Buildings and equipment

108,000

Accumulated depreciation

$36,000

Accounts payable

28,200

Common stock, $1 par

13,200

Additional paid in capital

24,800

Retained earnings (1/1/07)

44,900

Sales (net)

100,000

Purchases (net)

59,000

Selling expenses

12,000

General and administrative expenses

9,700

Totals

$247,100

$247,100

Additional information:

1. The company uses control accounts for selling expenses and for general and administrative expenses.

2. The company makes formal adjusting entries at year end and enters the amounts in the appropriate accounts at that time.

3. The company uses a periodic inventory system. It uses the gross profit method to determine interim inventory. Historical gross profit has averaged 43% of net sales.

4. On January 1, 2007, the company purchased a 4 year insurance policy for $9,600.

5. No common stock has been issued or retired in 2007.

6. The buildings and equipment have an estimated life of 15 years with no residual value. The company uses straight line depreciation; it records one fourth of the depreciation as a selling expense and the remainder as a general and administrative expense.

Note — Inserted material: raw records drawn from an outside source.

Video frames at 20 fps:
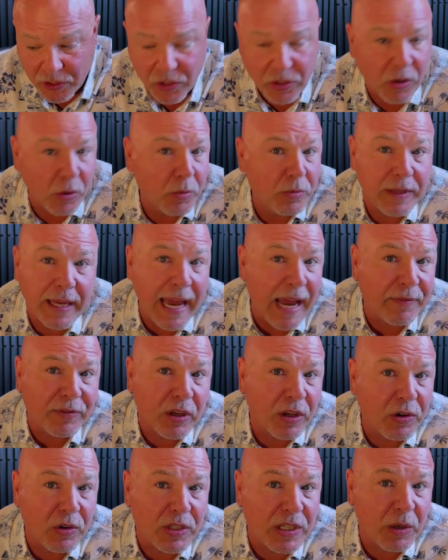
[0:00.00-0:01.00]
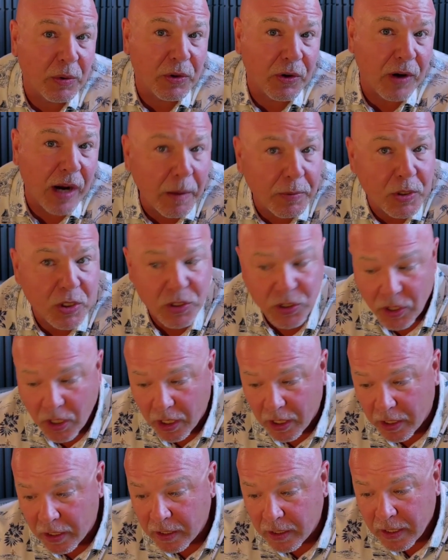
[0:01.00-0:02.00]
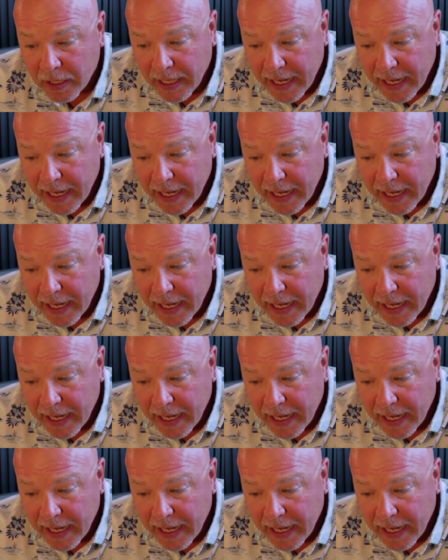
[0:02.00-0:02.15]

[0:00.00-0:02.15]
So they have to understand what their options are,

7. The company expects its annual effective income tax rate to be 30%; income taxes will be paid at the beginning of the next year.

Required

On the basis of the preceding information, prepare the Howard Corporation income statement for the first quarter of 2007 and a March 31, 2007 balance sheet. A worksheet is not required, but you should be prepared to substantiate any adjustments you make to the preceding accounts.